Stored data
● ● ● ●

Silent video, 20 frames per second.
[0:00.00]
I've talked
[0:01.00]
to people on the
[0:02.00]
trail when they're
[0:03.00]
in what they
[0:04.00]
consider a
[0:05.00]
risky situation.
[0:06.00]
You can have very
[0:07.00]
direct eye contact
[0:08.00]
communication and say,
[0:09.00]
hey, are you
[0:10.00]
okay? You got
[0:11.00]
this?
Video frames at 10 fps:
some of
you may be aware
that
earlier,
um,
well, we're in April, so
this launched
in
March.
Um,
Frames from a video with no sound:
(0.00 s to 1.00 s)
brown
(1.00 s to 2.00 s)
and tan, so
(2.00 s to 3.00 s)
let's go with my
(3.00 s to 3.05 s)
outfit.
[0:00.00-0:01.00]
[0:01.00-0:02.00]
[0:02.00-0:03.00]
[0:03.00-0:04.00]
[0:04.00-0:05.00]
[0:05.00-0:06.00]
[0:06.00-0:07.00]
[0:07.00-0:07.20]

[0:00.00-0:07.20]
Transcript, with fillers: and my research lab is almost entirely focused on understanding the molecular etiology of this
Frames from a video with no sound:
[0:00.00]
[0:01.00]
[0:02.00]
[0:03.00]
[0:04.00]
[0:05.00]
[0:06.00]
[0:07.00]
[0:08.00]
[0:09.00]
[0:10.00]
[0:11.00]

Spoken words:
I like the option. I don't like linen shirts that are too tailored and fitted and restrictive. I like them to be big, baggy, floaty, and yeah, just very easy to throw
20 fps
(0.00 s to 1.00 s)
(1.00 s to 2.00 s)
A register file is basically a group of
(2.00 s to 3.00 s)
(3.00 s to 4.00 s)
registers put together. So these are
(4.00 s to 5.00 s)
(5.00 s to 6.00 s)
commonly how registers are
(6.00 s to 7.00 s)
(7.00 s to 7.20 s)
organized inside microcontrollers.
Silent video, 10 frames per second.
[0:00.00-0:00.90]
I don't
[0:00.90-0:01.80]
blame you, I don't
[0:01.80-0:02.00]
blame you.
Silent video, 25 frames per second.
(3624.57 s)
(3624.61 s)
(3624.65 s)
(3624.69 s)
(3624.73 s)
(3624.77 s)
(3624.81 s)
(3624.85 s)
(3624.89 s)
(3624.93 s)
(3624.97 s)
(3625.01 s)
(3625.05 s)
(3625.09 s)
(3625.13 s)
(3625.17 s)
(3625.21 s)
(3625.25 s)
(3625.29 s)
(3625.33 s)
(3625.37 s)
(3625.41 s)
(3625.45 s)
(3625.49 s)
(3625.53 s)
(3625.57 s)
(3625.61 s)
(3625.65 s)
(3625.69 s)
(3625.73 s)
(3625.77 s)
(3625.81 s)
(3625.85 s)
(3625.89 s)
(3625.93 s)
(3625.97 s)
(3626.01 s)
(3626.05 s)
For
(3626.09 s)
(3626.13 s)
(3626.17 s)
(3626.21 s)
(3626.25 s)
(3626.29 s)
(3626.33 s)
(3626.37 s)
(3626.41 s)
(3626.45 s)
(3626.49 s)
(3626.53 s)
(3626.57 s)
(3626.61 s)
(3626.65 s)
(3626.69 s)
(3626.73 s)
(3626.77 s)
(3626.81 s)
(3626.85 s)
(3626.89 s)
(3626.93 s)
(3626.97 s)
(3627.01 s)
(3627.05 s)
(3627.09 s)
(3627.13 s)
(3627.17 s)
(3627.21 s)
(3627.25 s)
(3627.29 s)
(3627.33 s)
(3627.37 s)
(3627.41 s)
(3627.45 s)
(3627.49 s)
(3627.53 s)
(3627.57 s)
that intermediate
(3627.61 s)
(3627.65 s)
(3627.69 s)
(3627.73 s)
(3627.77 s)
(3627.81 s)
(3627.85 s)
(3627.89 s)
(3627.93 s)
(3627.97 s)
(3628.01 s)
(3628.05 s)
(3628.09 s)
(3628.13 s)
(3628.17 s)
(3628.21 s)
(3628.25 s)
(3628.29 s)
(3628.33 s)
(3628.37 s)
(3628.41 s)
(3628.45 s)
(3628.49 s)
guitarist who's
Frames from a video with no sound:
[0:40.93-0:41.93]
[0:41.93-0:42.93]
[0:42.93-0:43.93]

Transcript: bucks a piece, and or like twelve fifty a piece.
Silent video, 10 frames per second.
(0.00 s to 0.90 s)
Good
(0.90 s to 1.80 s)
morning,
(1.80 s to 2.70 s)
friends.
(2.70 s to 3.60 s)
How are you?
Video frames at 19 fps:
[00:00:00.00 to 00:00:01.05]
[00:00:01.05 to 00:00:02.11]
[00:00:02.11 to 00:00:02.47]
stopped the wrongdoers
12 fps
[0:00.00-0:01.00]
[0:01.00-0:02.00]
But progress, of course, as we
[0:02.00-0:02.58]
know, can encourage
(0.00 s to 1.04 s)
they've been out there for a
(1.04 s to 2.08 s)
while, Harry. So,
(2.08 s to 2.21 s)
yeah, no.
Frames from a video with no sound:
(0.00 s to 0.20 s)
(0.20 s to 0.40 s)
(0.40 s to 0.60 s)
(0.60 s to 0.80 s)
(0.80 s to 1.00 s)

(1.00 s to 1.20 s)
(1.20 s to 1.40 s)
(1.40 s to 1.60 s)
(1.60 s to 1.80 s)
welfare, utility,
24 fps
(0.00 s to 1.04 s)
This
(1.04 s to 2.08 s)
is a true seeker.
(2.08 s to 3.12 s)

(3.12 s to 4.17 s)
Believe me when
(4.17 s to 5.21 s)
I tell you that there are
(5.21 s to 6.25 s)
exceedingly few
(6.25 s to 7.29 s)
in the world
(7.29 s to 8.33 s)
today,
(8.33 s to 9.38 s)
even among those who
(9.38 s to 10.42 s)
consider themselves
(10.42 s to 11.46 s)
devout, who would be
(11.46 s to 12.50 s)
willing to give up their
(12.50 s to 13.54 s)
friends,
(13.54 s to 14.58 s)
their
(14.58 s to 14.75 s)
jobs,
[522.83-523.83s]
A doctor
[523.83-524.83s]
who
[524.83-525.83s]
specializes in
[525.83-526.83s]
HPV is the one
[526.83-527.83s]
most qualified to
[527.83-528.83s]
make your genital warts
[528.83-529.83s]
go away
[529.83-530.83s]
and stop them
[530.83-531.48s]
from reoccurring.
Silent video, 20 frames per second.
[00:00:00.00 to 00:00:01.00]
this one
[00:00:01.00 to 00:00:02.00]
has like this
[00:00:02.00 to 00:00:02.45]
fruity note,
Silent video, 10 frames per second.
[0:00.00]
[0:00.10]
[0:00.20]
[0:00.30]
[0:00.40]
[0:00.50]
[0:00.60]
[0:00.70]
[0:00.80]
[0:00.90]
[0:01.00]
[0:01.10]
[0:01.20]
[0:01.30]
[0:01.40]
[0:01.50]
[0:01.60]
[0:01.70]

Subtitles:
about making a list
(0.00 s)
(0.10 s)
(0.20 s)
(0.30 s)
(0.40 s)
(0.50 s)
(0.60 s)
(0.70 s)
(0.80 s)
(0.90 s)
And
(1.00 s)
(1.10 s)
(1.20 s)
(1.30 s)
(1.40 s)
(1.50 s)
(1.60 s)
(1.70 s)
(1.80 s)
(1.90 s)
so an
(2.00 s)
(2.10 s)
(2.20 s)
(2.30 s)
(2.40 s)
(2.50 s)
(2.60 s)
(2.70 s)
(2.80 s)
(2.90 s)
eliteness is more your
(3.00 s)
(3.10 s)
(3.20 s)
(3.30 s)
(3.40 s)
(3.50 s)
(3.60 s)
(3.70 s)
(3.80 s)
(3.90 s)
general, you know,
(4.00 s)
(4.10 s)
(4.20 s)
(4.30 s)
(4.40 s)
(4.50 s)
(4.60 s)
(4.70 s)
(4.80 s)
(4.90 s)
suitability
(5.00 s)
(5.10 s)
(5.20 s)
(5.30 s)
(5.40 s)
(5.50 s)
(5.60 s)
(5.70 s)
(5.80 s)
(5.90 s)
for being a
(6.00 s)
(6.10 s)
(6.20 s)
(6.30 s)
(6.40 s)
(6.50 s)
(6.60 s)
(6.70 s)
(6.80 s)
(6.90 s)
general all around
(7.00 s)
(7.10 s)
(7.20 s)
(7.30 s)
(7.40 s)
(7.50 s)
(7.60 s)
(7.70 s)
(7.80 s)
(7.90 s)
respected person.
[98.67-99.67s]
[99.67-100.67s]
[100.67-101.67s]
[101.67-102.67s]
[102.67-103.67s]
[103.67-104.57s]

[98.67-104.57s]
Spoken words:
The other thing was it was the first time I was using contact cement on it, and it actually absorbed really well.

● ● ● ●

Problem requirements
Go line by line through the data above and report each one that holds the string "Transcript".

Exercise response
Transcript, with fillers: and my research lab is almost entirely focused on understanding the molecular etiology of this
Transcript: bucks a piece, and or like twelve fifty a piece.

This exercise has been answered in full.